The U-6 also includes what the labor dept. calls involuntary part-time employed. It should include the voluntary part-time as well but doesn’t (See, they’re not actively looking for work even if unemployed).

But even the involuntary part-time is under-estimated, as is the labor Dept’s estimate of the ‘discouraged’ and ‘missing labor force’.

The labor dept. also misses the 1-2 million workers who went on social security disability (SSDI) after 2008 because it provides better pay, for longer, than does unemployment insurance. That number rose dramatically after 2008 and hasn’t come down much (although the government and courts are going after them).

The way the government calculates unemployment is by means of 60,000 monthly household surveys but that phone survey method misses a lot of workers who are undocumented and others working in the underground economy in the inner cities (about 10-12% of the economy according to most economists and therefore potentially 10-12% of the reported labor force in size as well). The labor dept. just makes assumptions about that number (conservatively, I may add) and plugs in a number to be added to the unemployment totals. But it has no real idea of how many undocumented or underground economy workers are actually employed or unemployed since these workers do not participate in the labor dept. phone surveys, and who can blame them.

The SSDI, undocumented, underground, underestimation of part-timers, etc. are what I call the ‘hidden unemployed’. And that brings the unemployed well above the 3.7%.

Finally, there’s the corroborating evidence about what’s called the labor force participation rate. It has declined by roughly 5% since 2007. That’s 6 to 9 million workers who should have entered the labor force but haven’t. The labor force should be that much larger, but it isn’t. Where have they gone? Did they just not enter the labor force? If not, they’re likely a majority unemployed, or in the underground economy, or belong to the labor dept’s ‘missing labor force’ which should be much greater than reported. The government has no adequate explanation of why the participation rate has declined so dramatically. Or where have the workers gone. If they had entered the labor force they would have been counted. And their 6 to 9 million would result in an increase in the total labor force number and therefore raise the unemployment rate.

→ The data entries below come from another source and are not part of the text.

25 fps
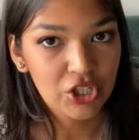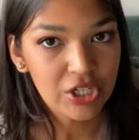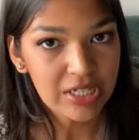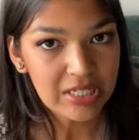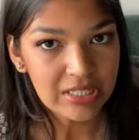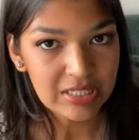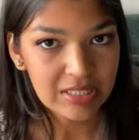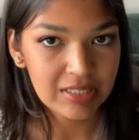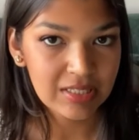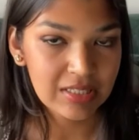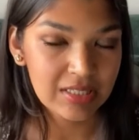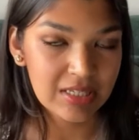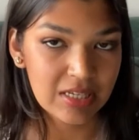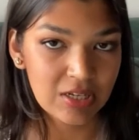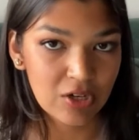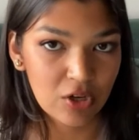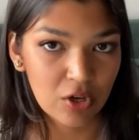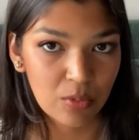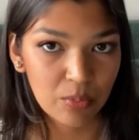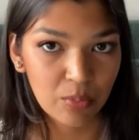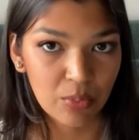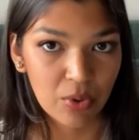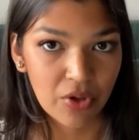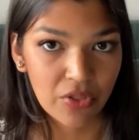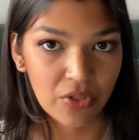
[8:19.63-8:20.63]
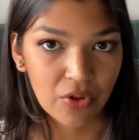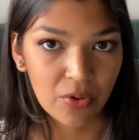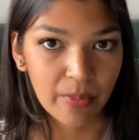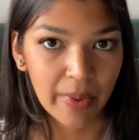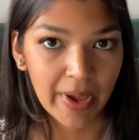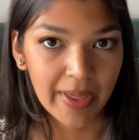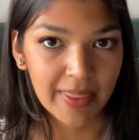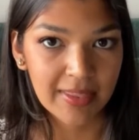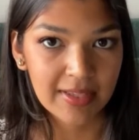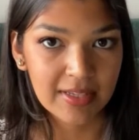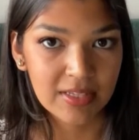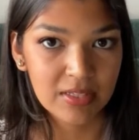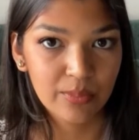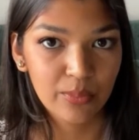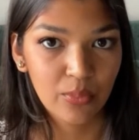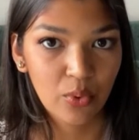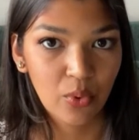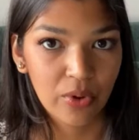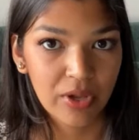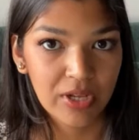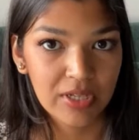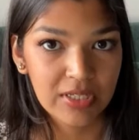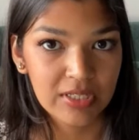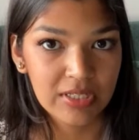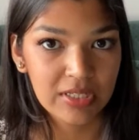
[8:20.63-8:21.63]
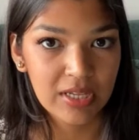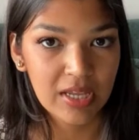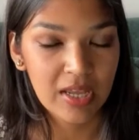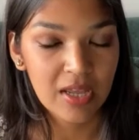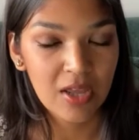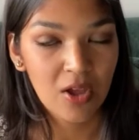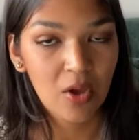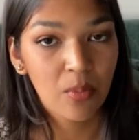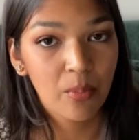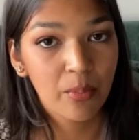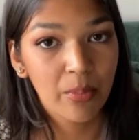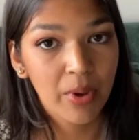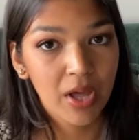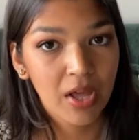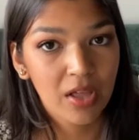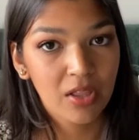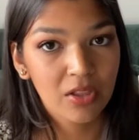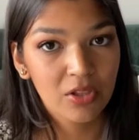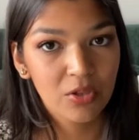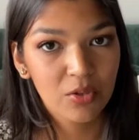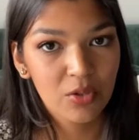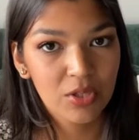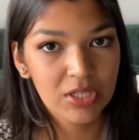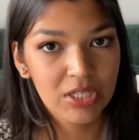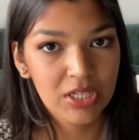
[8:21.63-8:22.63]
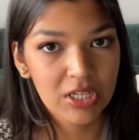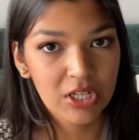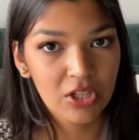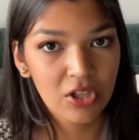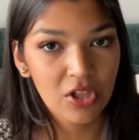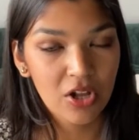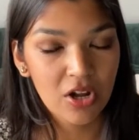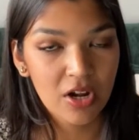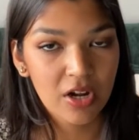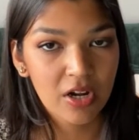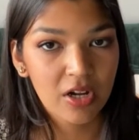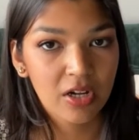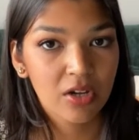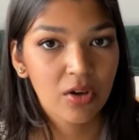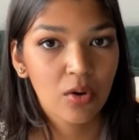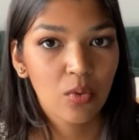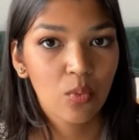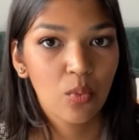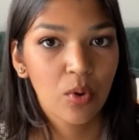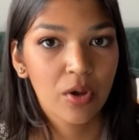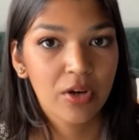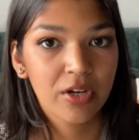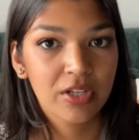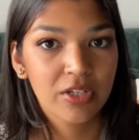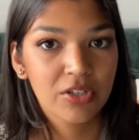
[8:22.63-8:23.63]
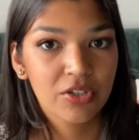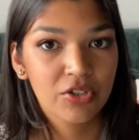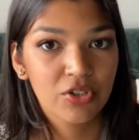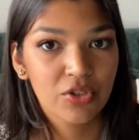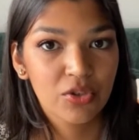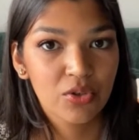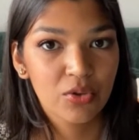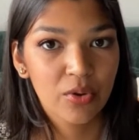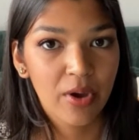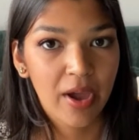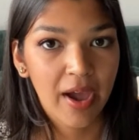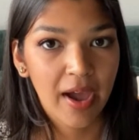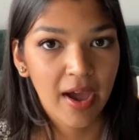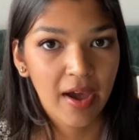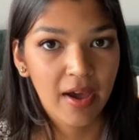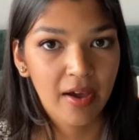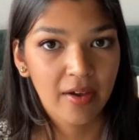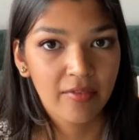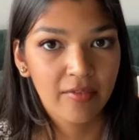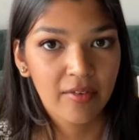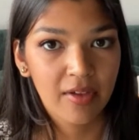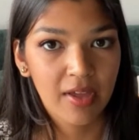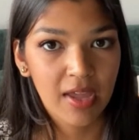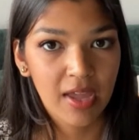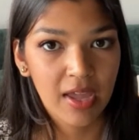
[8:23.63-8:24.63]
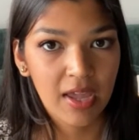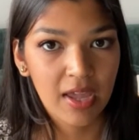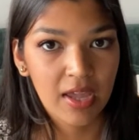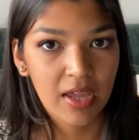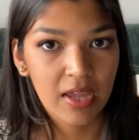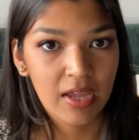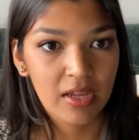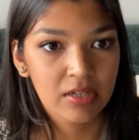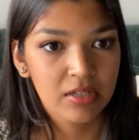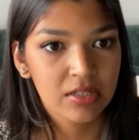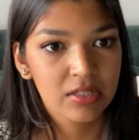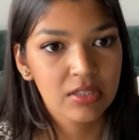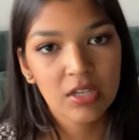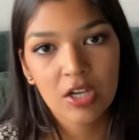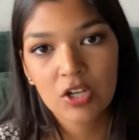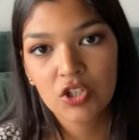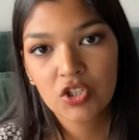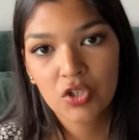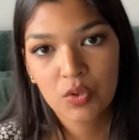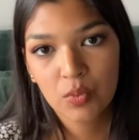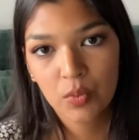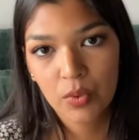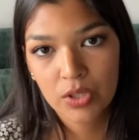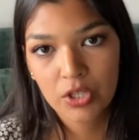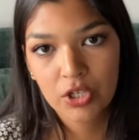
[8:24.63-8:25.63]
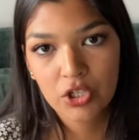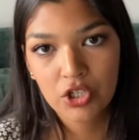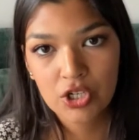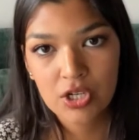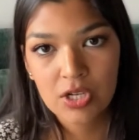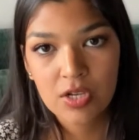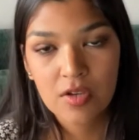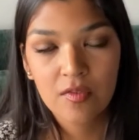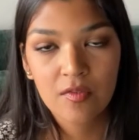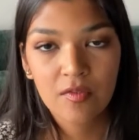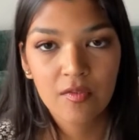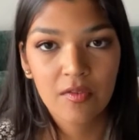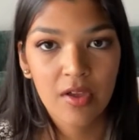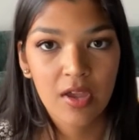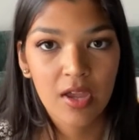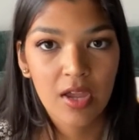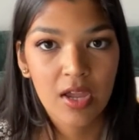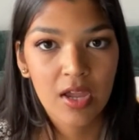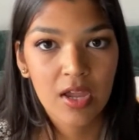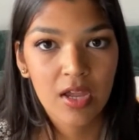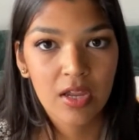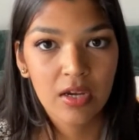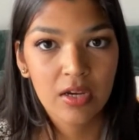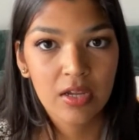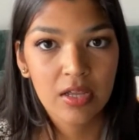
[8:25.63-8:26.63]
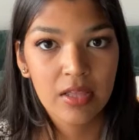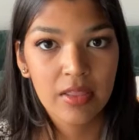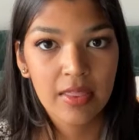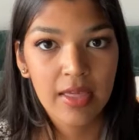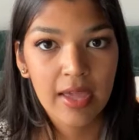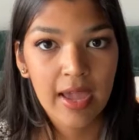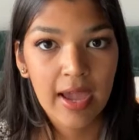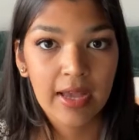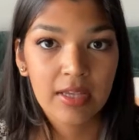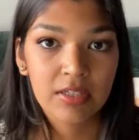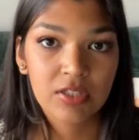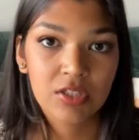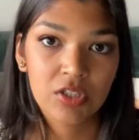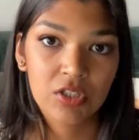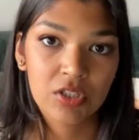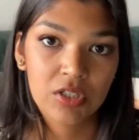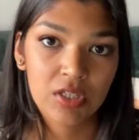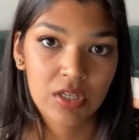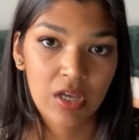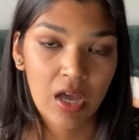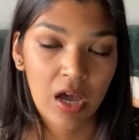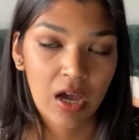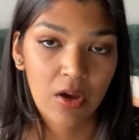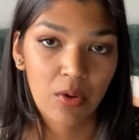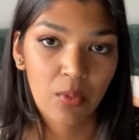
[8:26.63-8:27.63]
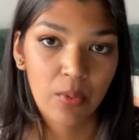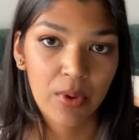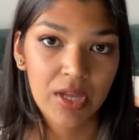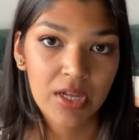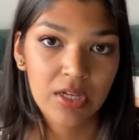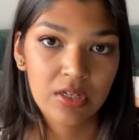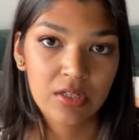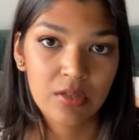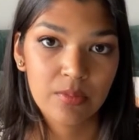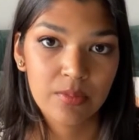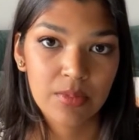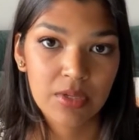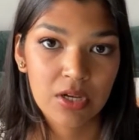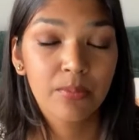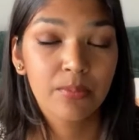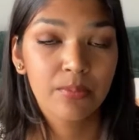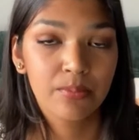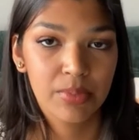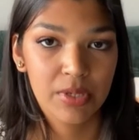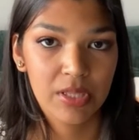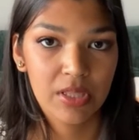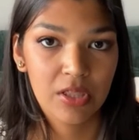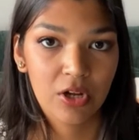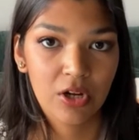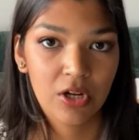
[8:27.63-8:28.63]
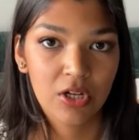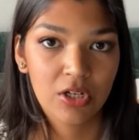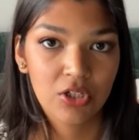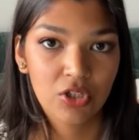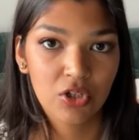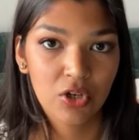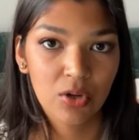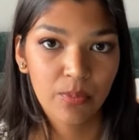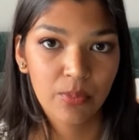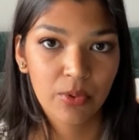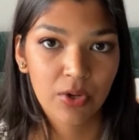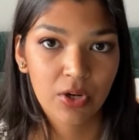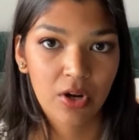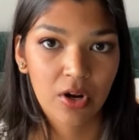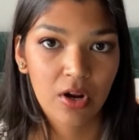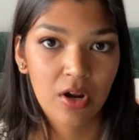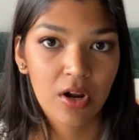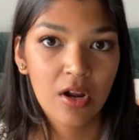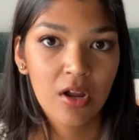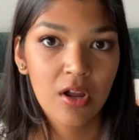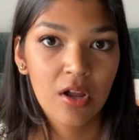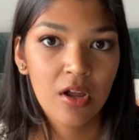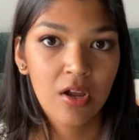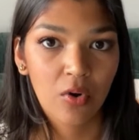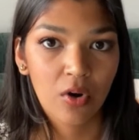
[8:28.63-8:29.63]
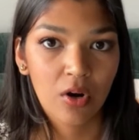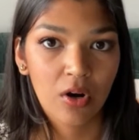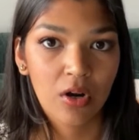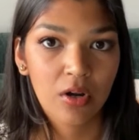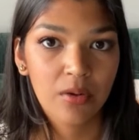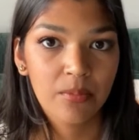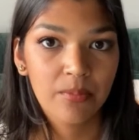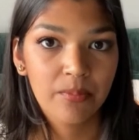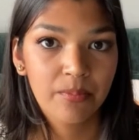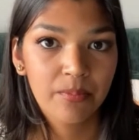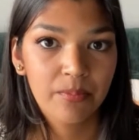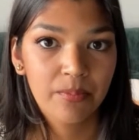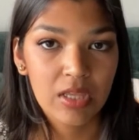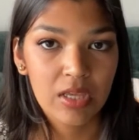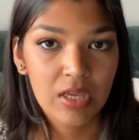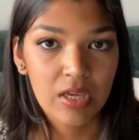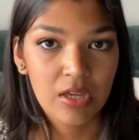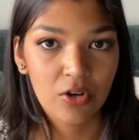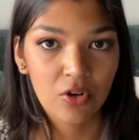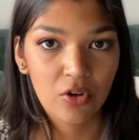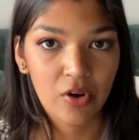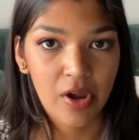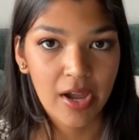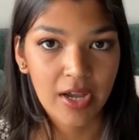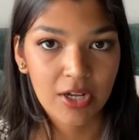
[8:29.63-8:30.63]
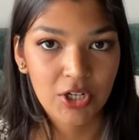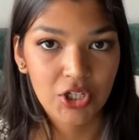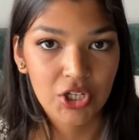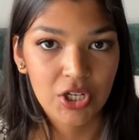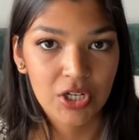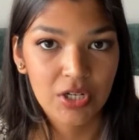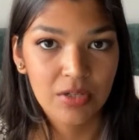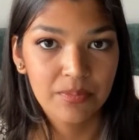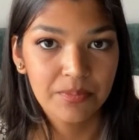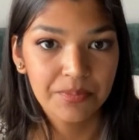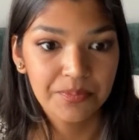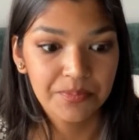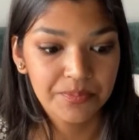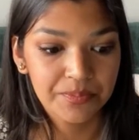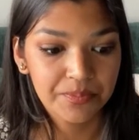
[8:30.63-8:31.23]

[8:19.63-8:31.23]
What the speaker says: She hasn't seen her brother by this point, but Lewis and Clark wanted to have a discussion with the chief, and they asked Sacagawea to be their interpreter for the interaction.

All these reasons–-i.e. only counting full-timers in the official 3.7%; under-estimating the size of the part-time workforce; under-estimating the size of the discouraged and so-called ‘missing labor force’; using methodologies that don’t capture the undocumented and underground unemployed accurately; not counting part of the SSI increase as unemployed; and reducing the total labor force because of the declining labor force participation-–together means the true unemployment rate is definitely over 10% and likely closer to 12%. And even that’s a conservative estimate perhaps.”

(Addendum Note: The Labor Dept. monthly survey counts ‘jobs’ not workers employed. If in its survey it is counting 2nd and 3rd part-time jobs for a single worker, then it is over-estimating employment levels and thus under-estimating the unemployment rate still further since the unemployment rate is a ratio of total employed to unemployed).